Single Project Launch Script - main.van.run#
uv run -m main.van.run
Upon launching this script, you will be prompted to select what operation you would like to perform, and which
project you wish to run it on. These operations are listed in mode_def.yaml, and typing
help module_name will provide a short description of the operation.
walk_scrape#
This operation will launch bots for each VAN committee associated with the project in proj_conf.yaml.
These bots will iterate through every list for today's date in the Minivan Activity Report in that committee. If the project
is not configured to force download every list in the committee, it will only download lists associated with the project in the
table van.turf in BigQuery. It is advised to log in to the VAN account being used to operate the bot before running this
operation to clear out any notifications or pop ups in the home screen or Minivan Activity Report as these will cause the script
to crash.
When the bots launch, they will use existing chrome profiles from the chrome_profiles folder if available, and make new ones as necessary. If the profile in use is not already logged into VAN, it will use the login information in the van_token.yaml file to attempt to log in. Once logged in the profile will remain logged in for up to 30 days. Because we currently don't have a way to differentiate between the texts sent for the 2FA for different VAN committees, it is important to stagger launching the scripts if you know you will need to log in so the script uses the correct text for the correct login. The script will automatically stagger logins for projects with multiple instances, but if you are launching multiple projects in parallel, be sure that no scripts are logging in at the same time.
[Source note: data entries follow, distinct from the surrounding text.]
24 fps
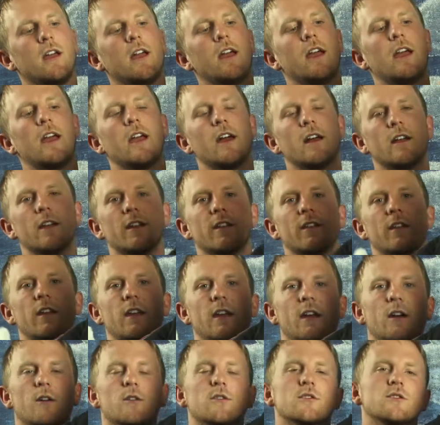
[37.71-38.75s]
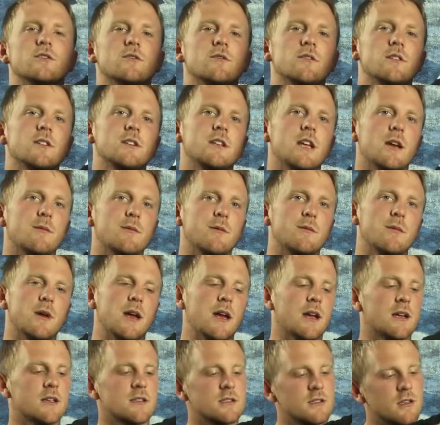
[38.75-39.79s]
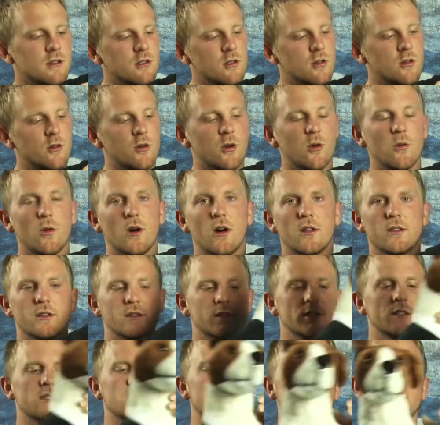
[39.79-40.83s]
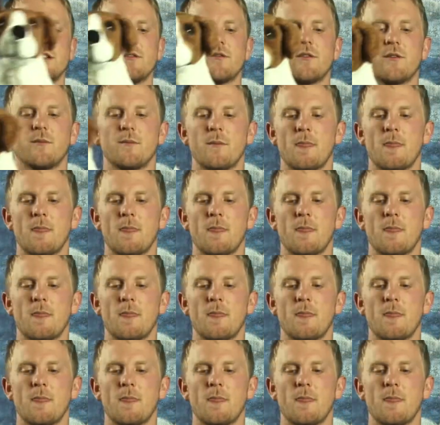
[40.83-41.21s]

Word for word: and the Arizona Diamondbacks logo on the sleeve.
The list files downloaded from VAN will appear in the /main/van/data_files/[project code]/[VAN instance name] folder, and they
will be renamed in the format [state]_[VAN instance name]_[office]_[paycom ID]_[first name]_[last name]_[ActionID name].xls.
If the script could not find a Paycom ID to match the ActionID, the paycom ID will be filled with the ActionID until corrected, and
if a canvasser synced multiple lists that day, there will be a suffix on the file name before the file extension --(x) where x is
a number.
If you need to download lists manually for any reason (usually because a project is selectively downloading lists based on
van.turfand it didn't find a match) you can place them in the folder above with that naming convention above before running the script and it will ingest that file with the rest of them. If there are underscores in the ActionID they will need to be removed; the file name must contain exactly the number of underscores above. If there are multiple lists from the same canvassers, please be sure to include the--(x)suffix. All fields are case insensitive.If the script ends early while downloading lists, it will compile the list files it has downloaded into a "part file", which will be saved in
/main/van/part_files/and it will archive the list files. When you relaunch the script, it will check this folder for part files and skip past any lists it has already downloaded when it checks the Minivan Activity Report. It's good practice to make sure at the beginning of the night that this folder does not have part files from previous runs in it. The script will normally archive any part files in this folder at the end of a successful run, and the script prunes duplicates from the table at the end of the process, but it introduces a possibility for error.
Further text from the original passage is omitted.